## Records from a data source

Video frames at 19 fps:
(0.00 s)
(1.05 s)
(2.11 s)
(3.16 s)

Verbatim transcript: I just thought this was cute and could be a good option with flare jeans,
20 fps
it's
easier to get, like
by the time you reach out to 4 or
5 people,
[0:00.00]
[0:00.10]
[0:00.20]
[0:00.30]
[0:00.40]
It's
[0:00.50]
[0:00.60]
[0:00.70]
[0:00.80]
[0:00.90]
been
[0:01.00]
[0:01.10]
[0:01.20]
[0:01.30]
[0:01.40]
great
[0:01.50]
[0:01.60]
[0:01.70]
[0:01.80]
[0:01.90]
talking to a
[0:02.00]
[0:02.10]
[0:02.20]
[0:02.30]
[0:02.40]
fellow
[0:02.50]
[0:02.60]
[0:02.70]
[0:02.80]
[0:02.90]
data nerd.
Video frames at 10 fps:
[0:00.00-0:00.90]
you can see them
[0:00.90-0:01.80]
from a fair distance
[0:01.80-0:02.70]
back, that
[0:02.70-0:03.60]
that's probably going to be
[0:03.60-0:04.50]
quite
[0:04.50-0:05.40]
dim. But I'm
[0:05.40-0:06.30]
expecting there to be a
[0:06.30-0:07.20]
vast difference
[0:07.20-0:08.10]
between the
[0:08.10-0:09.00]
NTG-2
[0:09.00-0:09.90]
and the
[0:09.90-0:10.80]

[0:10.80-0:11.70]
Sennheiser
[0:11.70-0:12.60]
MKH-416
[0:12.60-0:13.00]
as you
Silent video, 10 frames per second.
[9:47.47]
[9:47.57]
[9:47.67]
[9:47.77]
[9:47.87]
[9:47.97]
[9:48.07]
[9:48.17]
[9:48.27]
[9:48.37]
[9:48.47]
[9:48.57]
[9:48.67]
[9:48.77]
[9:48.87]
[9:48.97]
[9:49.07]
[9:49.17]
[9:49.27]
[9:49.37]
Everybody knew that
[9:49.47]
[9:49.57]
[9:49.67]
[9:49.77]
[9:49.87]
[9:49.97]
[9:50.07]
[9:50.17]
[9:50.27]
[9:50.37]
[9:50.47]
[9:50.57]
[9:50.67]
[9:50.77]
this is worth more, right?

## TASK STATEMENT
Your task is to output all of the data above word for word.

## TASK SOLUTION
Video frames at 19 fps:
(0.00 s)
(1.05 s)
(2.11 s)
(3.16 s)

Verbatim transcript: I just thought this was cute and could be a good option with flare jeans,
20 fps
it's
easier to get, like
by the time you reach out to 4 or
5 people,
[0:00.00]
[0:00.10]
[0:00.20]
[0:00.30]
[0:00.40]
It's
[0:00.50]
[0:00.60]
[0:00.70]
[0:00.80]
[0:00.90]
been
[0:01.00]
[0:01.10]
[0:01.20]
[0:01.30]
[0:01.40]
great
[0:01.50]
[0:01.60]
[0:01.70]
[0:01.80]
[0:01.90]
talking to a
[0:02.00]
[0:02.10]
[0:02.20]
[0:02.30]
[0:02.40]
fellow
[0:02.50]
[0:02.60]
[0:02.70]
[0:02.80]
[0:02.90]
data nerd.
Video frames at 10 fps:
[0:00.00-0:00.90]
you can see them
[0:00.90-0:01.80]
from a fair distance
[0:01.80-0:02.70]
back, that
[0:02.70-0:03.60]
that's probably going to be
[0:03.60-0:04.50]
quite
[0:04.50-0:05.40]
dim. But I'm
[0:05.40-0:06.30]
expecting there to be a
[0:06.30-0:07.20]
vast difference
[0:07.20-0:08.10]
between the
[0:08.10-0:09.00]
NTG-2
[0:09.00-0:09.90]
and the
[0:09.90-0:10.80]

[0:10.80-0:11.70]
Sennheiser
[0:11.70-0:12.60]
MKH-416
[0:12.60-0:13.00]
as you
Silent video, 10 frames per second.
[9:47.47]
[9:47.57]
[9:47.67]
[9:47.77]
[9:47.87]
[9:47.97]
[9:48.07]
[9:48.17]
[9:48.27]
[9:48.37]
[9:48.47]
[9:48.57]
[9:48.67]
[9:48.77]
[9:48.87]
[9:48.97]
[9:49.07]
[9:49.17]
[9:49.27]
[9:49.37]
Everybody knew that
[9:49.47]
[9:49.57]
[9:49.67]
[9:49.77]
[9:49.87]
[9:49.97]
[9:50.07]
[9:50.17]
[9:50.27]
[9:50.37]
[9:50.47]
[9:50.57]
[9:50.67]
[9:50.77]
this is worth more, right?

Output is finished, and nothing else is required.